To Walk Alone

To Walk Alone

Art
Autumn Jefferson
Media Staff

I am quite fond of living on a stage. Curating my thoughts for consumption, I love seeing myself in the reactions of others.

But now the awkward interaction with a barista, the stress of an upcoming exam, the slow-motion neon lights in a crowded bar are mine alone, no longer processed and packaged stories to liven someone else’s day.

“When You Were Young” streams quietly on the radio as I find a table. No one knows how this song makes me nostalgic for Texas heat.

If you’re gone, who do I tell? How do I live with just myself?

Walking around Grounds to get lunch, I long for an audience. Please, God, someone stop me on the street and beg me to sing for you; wrap me tightly around your wrist so that I may be worn and used and loved. No one does. I search for some sign of interest, and I am met with an apathy I cannot blame them for.

“When You Were Young” streams quietly on the radio as I find a table. No one knows how this song makes me nostalgic for Texas heat. I could talk for hours about this documentary I saw that explained how the dirty synth guitar is indicative of The Killers hometown of Las Vegas and the American desert, from which they felt distanced after the success of their electro-punk album Hot Fuss. My voice would echo as I willed the room to reply. I suppose that is to be expected. Who falls in love with a stranger on a Tuesday?

I try again on the weekend instead. Strangers suddenly close for one night, for one moment, and the next morning ignored. Passed by on the sidewalk as the ocean that once fell away for a river of alcohol begins to flood, dividing us, and we begin again. They play The Killers “Mr. Brightside.” My mouth stays shut.
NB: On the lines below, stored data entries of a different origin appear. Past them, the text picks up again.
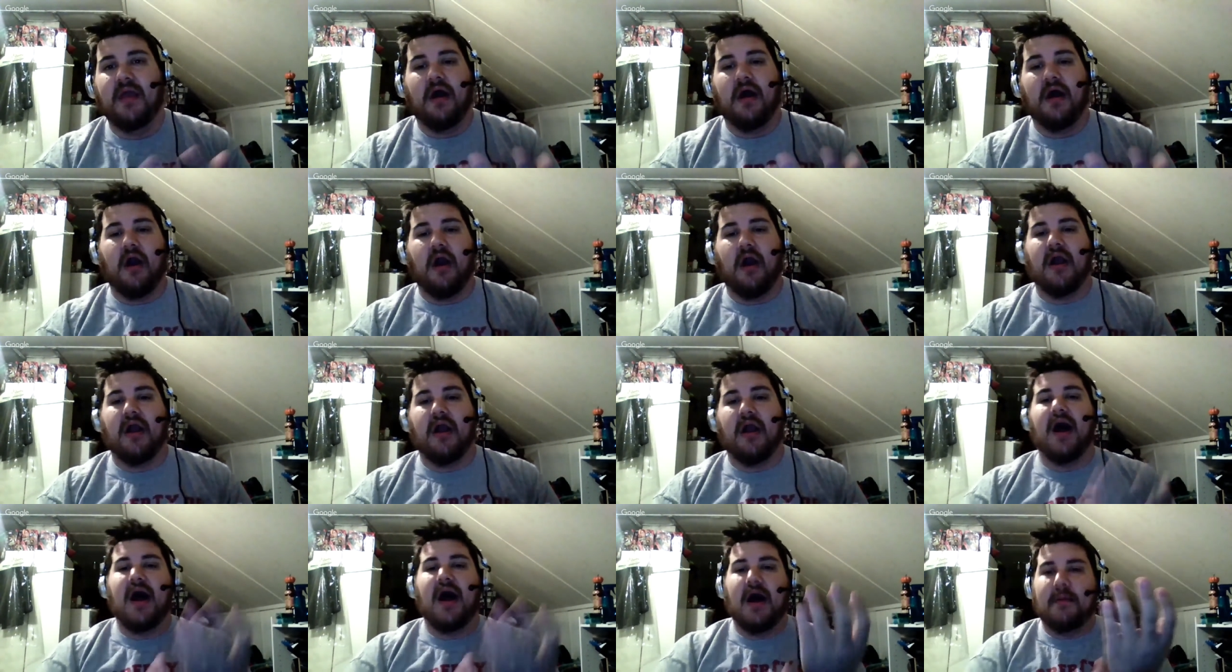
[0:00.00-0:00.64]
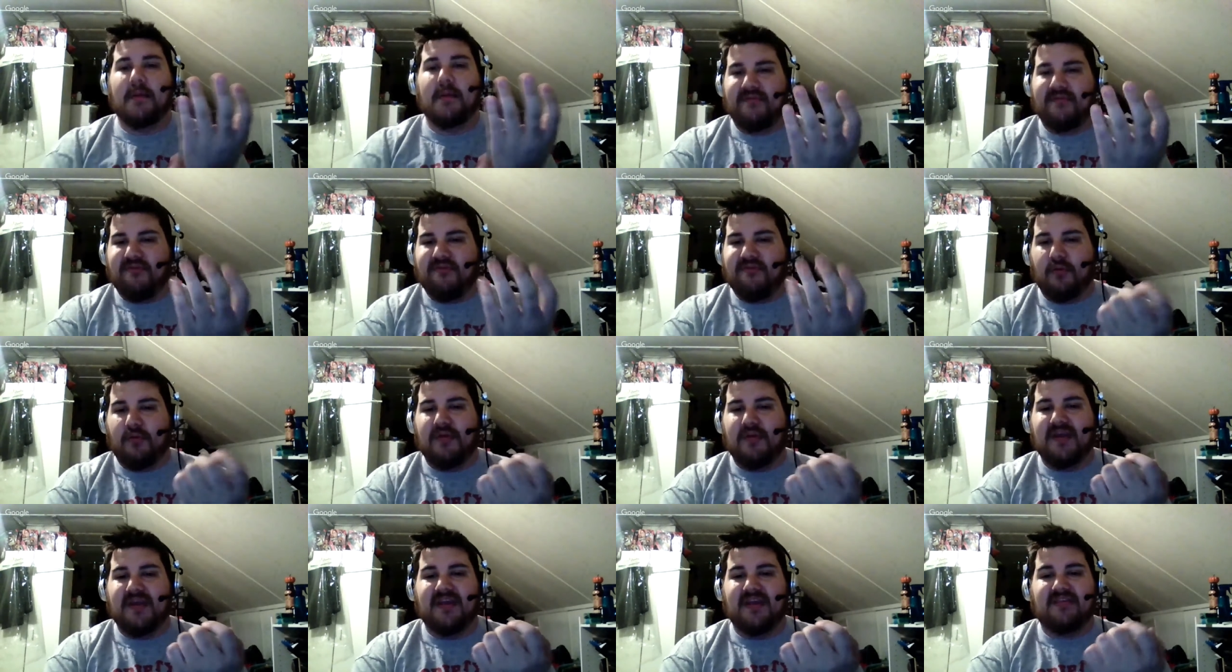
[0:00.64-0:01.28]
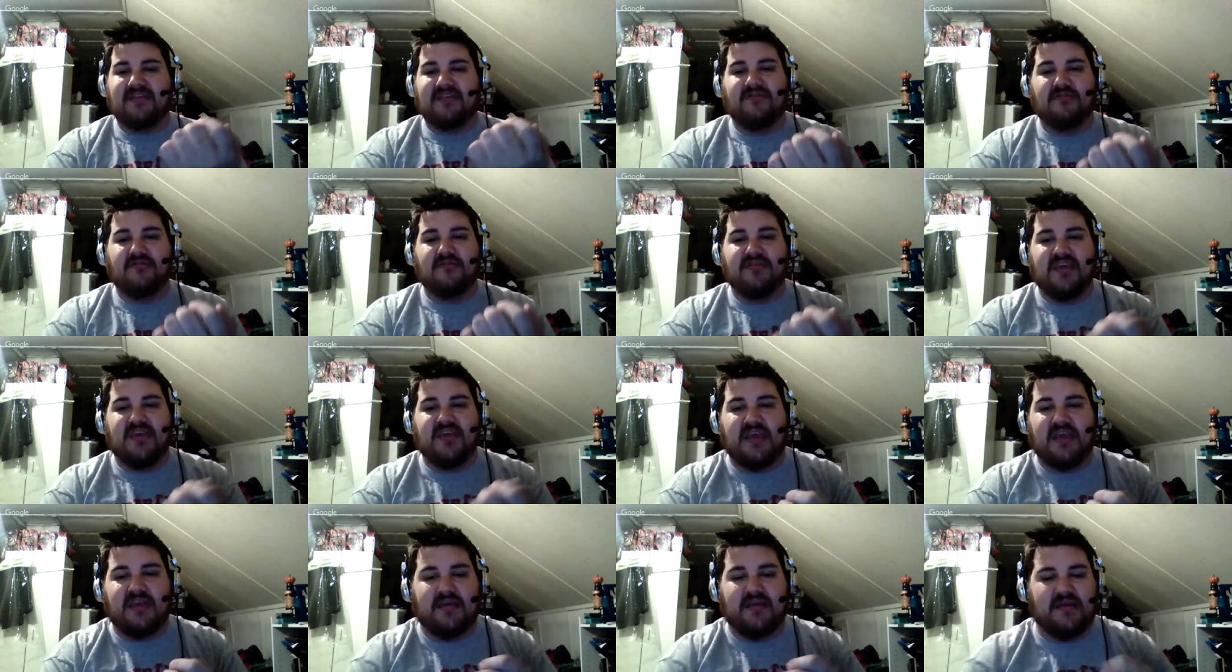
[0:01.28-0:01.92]
All right, uh, before we get to
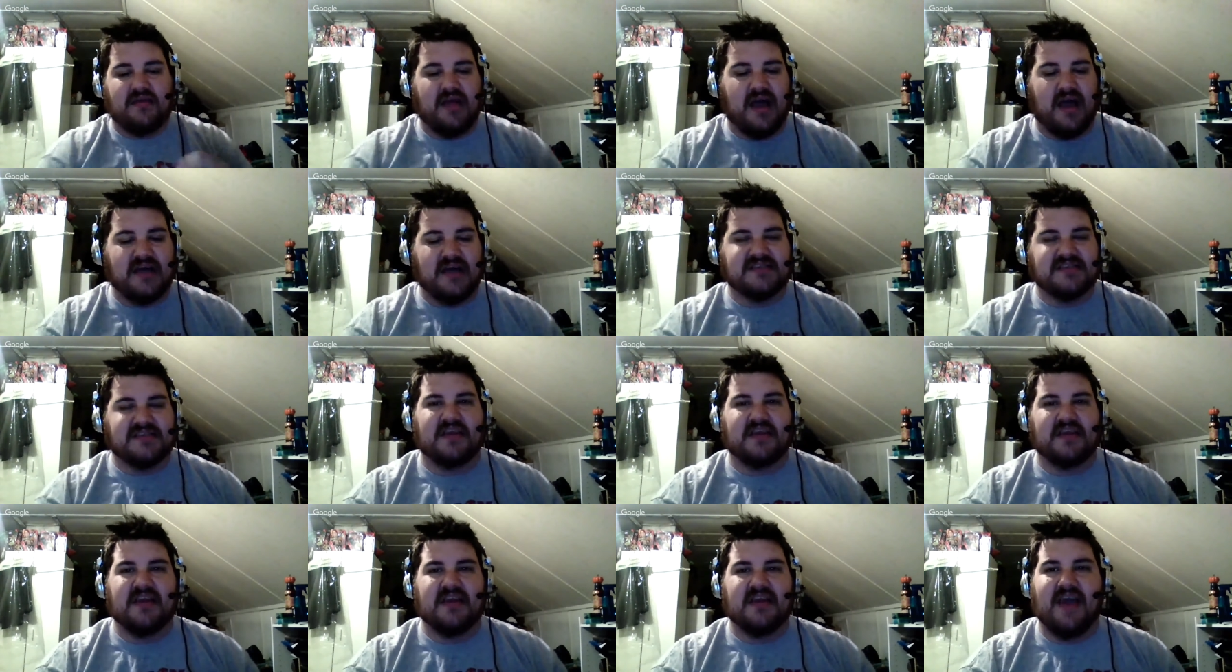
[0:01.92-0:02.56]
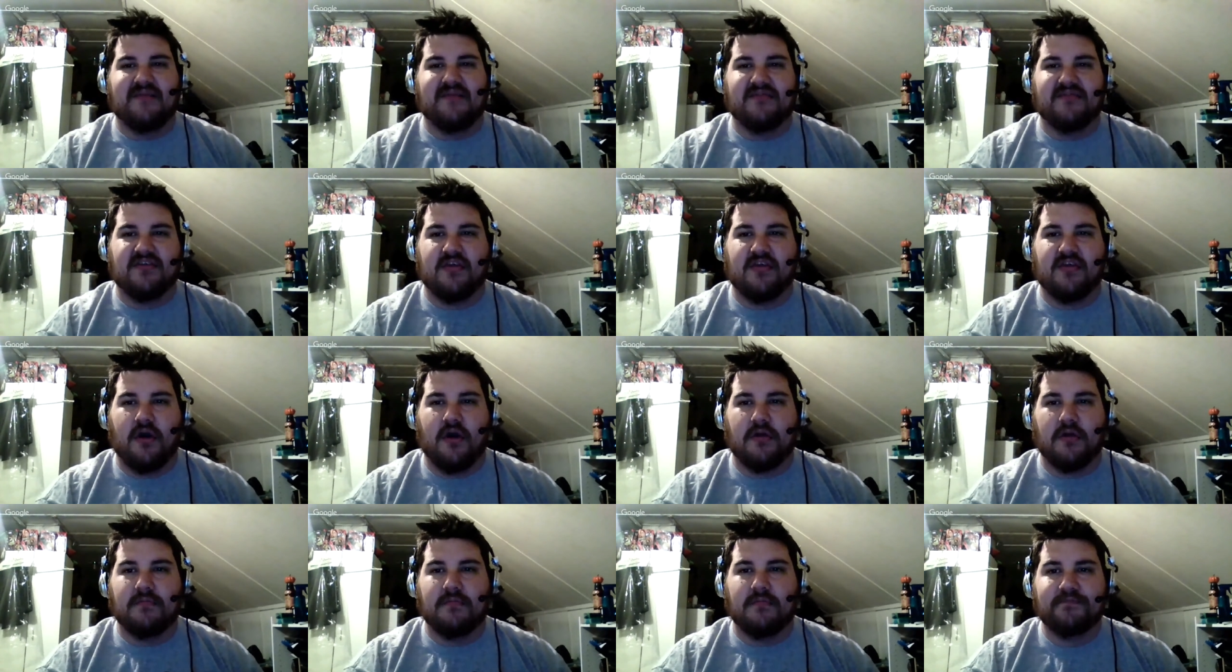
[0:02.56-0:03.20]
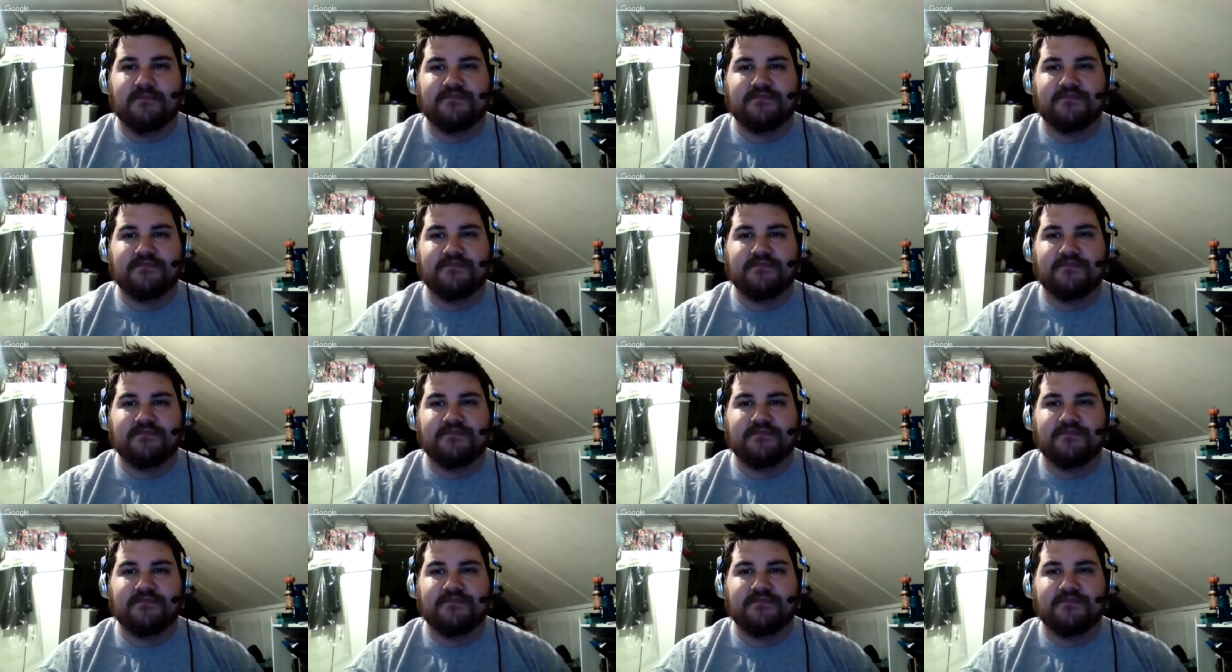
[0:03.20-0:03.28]
the uh, second half of the card,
Kicking myself, I use my eyes to plead for recognition. A “good work” from professors for being intellectual in class. Adoration in the eyes of possible friends. Awe in the eyes of suitors. I raise my hand. “Eryn,” they say, as the turning gears are spoken into existence and my nerves are on fire, listening intently to the sound of judgement. The judgement is silent. Or are they not paying attention?

Which is worse?

I have conversations with you that you can’t hear. I talk to you.

Why is it that my catalogue of acceptable love has so few pages dedicated to affirmations from within? I am smart, and beautiful, and witty, and only those who make the effort to be in my life truly deserve to love or be loved by me. But my opinion is outweighed by the girl who was just being polite when she said we should get dinner sometime, and the classmates who didn’t roar applause. Third person pronouns and “you” fill my novel. “I” is but a single letter.
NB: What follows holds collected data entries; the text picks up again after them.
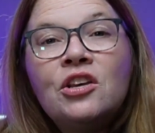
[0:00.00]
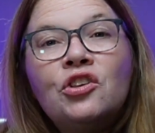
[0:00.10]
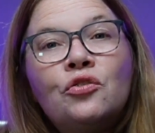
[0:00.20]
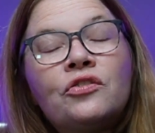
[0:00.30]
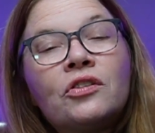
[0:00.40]

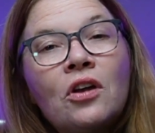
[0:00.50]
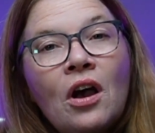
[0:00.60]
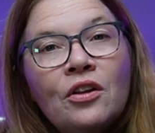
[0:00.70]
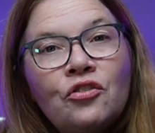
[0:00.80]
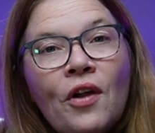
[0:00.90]
used to
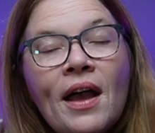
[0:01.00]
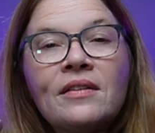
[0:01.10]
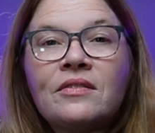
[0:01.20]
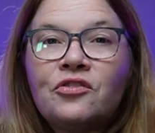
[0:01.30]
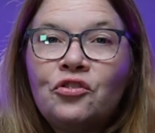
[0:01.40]

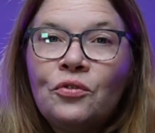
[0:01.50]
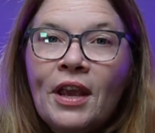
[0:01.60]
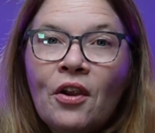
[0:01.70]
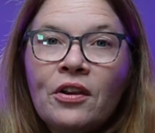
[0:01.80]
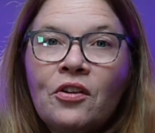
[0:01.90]
contrast two
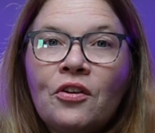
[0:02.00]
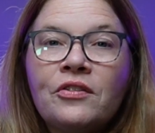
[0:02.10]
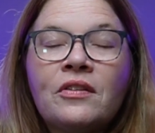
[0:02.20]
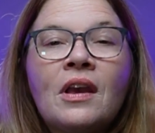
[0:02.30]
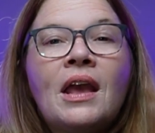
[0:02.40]

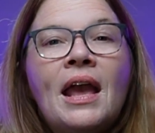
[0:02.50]
characters,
Why are my scales so cruel? There is a voice that has followed me from the beginning of time and will follow me to my end. To please her should be my purpose, and by seeing the sun rise each new day, I have already done enough. A North Star guide, but as she shines infinitely, I get distracted by a lighthouse in the distance.

I miss you.

I replay the memories in my head and think back to wishing one could live in a single moment. Could live in satin sheets, in jade eyes, in the eleventh hour. I wish I could wrap time around my wrist and stay so still that the inevitable could never reach me. Motionless, the sun would gleam through the window. Happiness would be forever illuminated in its purest form, and we would never reach that passing moment where I walk away. But time presses on, unraveling the strings that bind us and sending us down separate roads that simply diverge. I have conversations with you that you can’t hear. I talk to you. Nothing you say makes me feel better.

My praise looks like you, though. I have chained up this mirage, shackled it to my hip so it’s never allowed to slip away. When I tell myself “Good job,” it comes from your mouth. My words from the lips of another because when they emerge from my own, I do not believe them. Slowly but surely, I will lose the shell of you in my mind. Those words will look like me as much as they feel like me. Lord knows you’d never speak the poetry I stuff in your mouth.

... in every sweaty night, intoxicated by the moment, lip syncing to cultural touchstones, am I not gulping fine air by my own accord?

Love was my shadow. Or maybe not love itself, but its rude imposter. Using adulation as a mirror, the best parts of myself only stared back in descriptions of my prowess and prestige. When I caught glimpses of myself in the faint yellow lighting of my bedroom, I did not see a person in her entirety. I found myself full and satisfied not after every achievement and every joke, but after others’ appreciation of them. I used laughter as air when I could not breathe underwater. 

But why can I not laugh at myself? Mine are not as glamorous as those lungs unfazed by the sea, but in every sweaty night, intoxicated by the moment, lip syncing to cultural touchstones, am I not gulping fine air by my own accord? Not as vast as the ocean, I’ll concede, but do I not feel the rain of Virginia’s storms on my skin? I live for my own joy. Is that not enough? To walk alone means to bear the weight of the only person I am ever truly guaranteed. She loves me. That love is enough to feel alive.

Today I speak. I speak and speak and speak and, sometimes, I am met with silence. My heart is dynamic, but her beat may sound too drum-like for you. Sometimes it is easier to walk away from the cacophony of chaos and light than fight to hear.

I love the drums.

Maybe one day, when the apartment is filled with nothing but memories and myself, I will learn to play.